● **Information supplied**:
#####
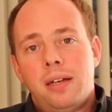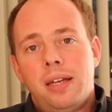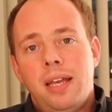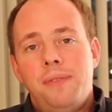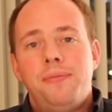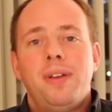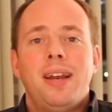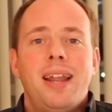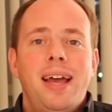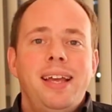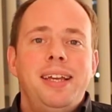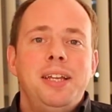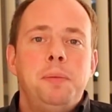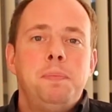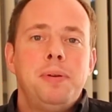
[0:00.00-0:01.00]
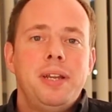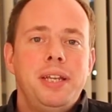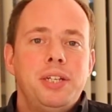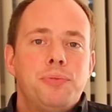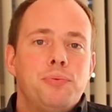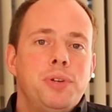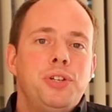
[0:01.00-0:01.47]
If you like it,
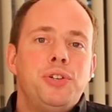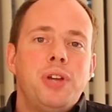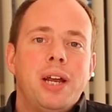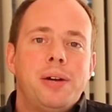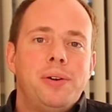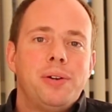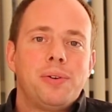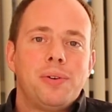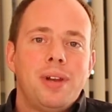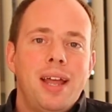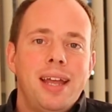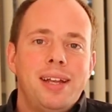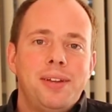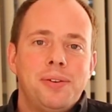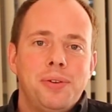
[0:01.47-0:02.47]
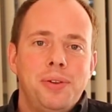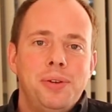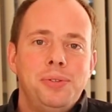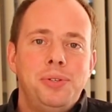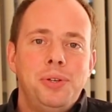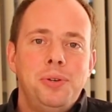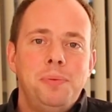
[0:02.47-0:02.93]
please reshare it or like it on
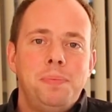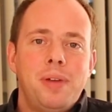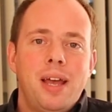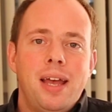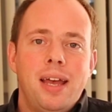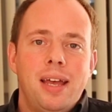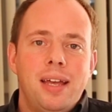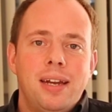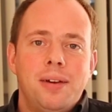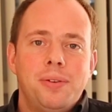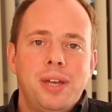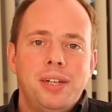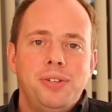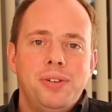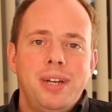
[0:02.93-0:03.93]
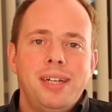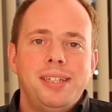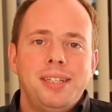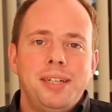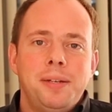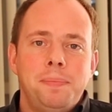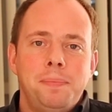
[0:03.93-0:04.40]
YouTube, and I'll catch you
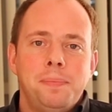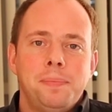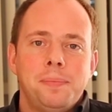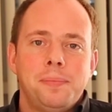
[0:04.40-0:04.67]
next time.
#####
● **Task to complete**:
Starting at the line that contains "[0:01.47-0:02.47]", transcribe each line through the last one of the entries above, exactly and without pictures.

● **Output for this task**:
[0:01.47-0:02.47]
[0:02.47-0:02.93]
please reshare it or like it on
[0:02.93-0:03.93]
[0:03.93-0:04.40]
YouTube, and I'll catch you
[0:04.40-0:04.67]
next time.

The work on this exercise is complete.